Dataset entries
- - - - - - -

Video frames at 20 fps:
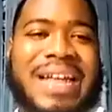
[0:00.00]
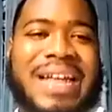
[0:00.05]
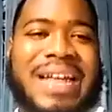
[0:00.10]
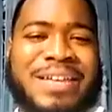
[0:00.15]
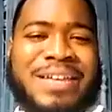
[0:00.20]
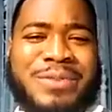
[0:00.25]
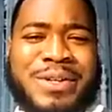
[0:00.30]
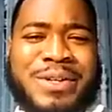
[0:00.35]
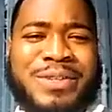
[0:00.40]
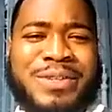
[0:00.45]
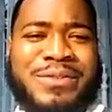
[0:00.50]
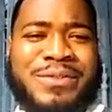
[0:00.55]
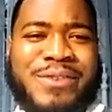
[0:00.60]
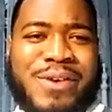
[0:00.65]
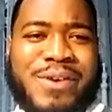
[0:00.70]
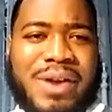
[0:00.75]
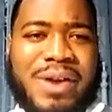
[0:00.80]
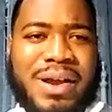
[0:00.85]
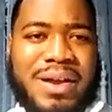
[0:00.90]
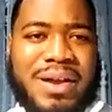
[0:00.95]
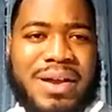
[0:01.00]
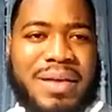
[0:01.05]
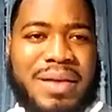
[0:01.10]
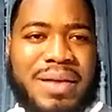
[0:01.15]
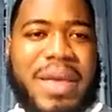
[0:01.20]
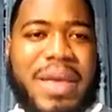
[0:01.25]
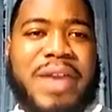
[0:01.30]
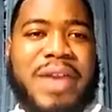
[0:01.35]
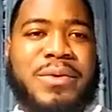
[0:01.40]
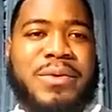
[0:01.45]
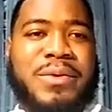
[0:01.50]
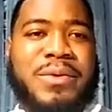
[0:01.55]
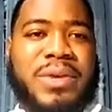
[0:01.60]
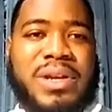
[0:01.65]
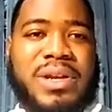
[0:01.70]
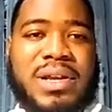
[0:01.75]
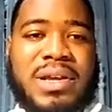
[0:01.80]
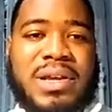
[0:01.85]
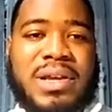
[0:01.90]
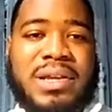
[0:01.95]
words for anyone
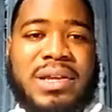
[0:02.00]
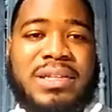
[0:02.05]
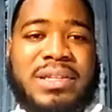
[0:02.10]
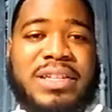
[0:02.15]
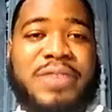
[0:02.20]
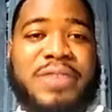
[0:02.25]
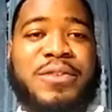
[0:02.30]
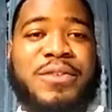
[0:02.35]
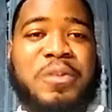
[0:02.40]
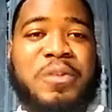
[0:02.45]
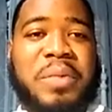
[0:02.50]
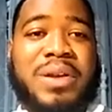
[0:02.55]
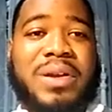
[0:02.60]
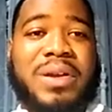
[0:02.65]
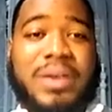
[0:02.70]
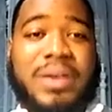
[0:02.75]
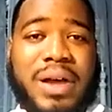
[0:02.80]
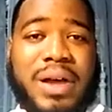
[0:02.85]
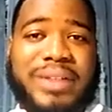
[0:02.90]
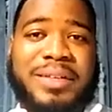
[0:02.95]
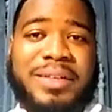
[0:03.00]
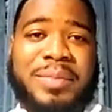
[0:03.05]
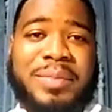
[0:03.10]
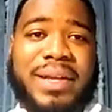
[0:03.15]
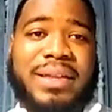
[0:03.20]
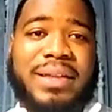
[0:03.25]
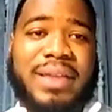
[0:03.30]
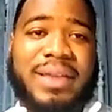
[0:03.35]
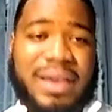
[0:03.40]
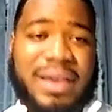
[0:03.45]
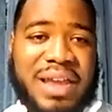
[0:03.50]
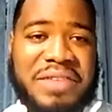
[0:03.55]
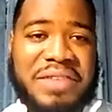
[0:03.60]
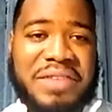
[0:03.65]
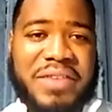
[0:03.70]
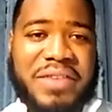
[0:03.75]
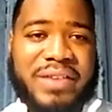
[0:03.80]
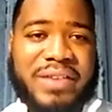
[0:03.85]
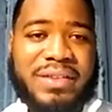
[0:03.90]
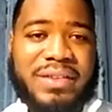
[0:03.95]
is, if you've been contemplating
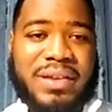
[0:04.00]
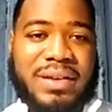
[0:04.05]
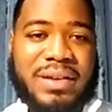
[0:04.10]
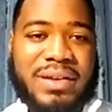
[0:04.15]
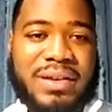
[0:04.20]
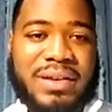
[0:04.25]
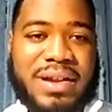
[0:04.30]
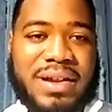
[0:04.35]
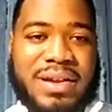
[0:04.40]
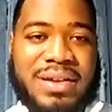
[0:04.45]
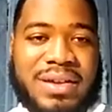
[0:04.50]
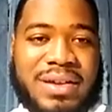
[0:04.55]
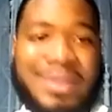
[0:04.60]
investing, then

- - - - - - -

Copy the data word for word and omit every picture.

Task answer ->
Video frames at 20 fps:
[0:00.00]
[0:00.05]
[0:00.10]
[0:00.15]
[0:00.20]
[0:00.25]
[0:00.30]
[0:00.35]
[0:00.40]
[0:00.45]
[0:00.50]
[0:00.55]
[0:00.60]
[0:00.65]
[0:00.70]
[0:00.75]
[0:00.80]
[0:00.85]
[0:00.90]
[0:00.95]
[0:01.00]
[0:01.05]
[0:01.10]
[0:01.15]
[0:01.20]
[0:01.25]
[0:01.30]
[0:01.35]
[0:01.40]
[0:01.45]
[0:01.50]
[0:01.55]
[0:01.60]
[0:01.65]
[0:01.70]
[0:01.75]
[0:01.80]
[0:01.85]
[0:01.90]
[0:01.95]
words for anyone
[0:02.00]
[0:02.05]
[0:02.10]
[0:02.15]
[0:02.20]
[0:02.25]
[0:02.30]
[0:02.35]
[0:02.40]
[0:02.45]
[0:02.50]
[0:02.55]
[0:02.60]
[0:02.65]
[0:02.70]
[0:02.75]
[0:02.80]
[0:02.85]
[0:02.90]
[0:02.95]
[0:03.00]
[0:03.05]
[0:03.10]
[0:03.15]
[0:03.20]
[0:03.25]
[0:03.30]
[0:03.35]
[0:03.40]
[0:03.45]
[0:03.50]
[0:03.55]
[0:03.60]
[0:03.65]
[0:03.70]
[0:03.75]
[0:03.80]
[0:03.85]
[0:03.90]
[0:03.95]
is, if you've been contemplating
[0:04.00]
[0:04.05]
[0:04.10]
[0:04.15]
[0:04.20]
[0:04.25]
[0:04.30]
[0:04.35]
[0:04.40]
[0:04.45]
[0:04.50]
[0:04.55]
[0:04.60]
investing, then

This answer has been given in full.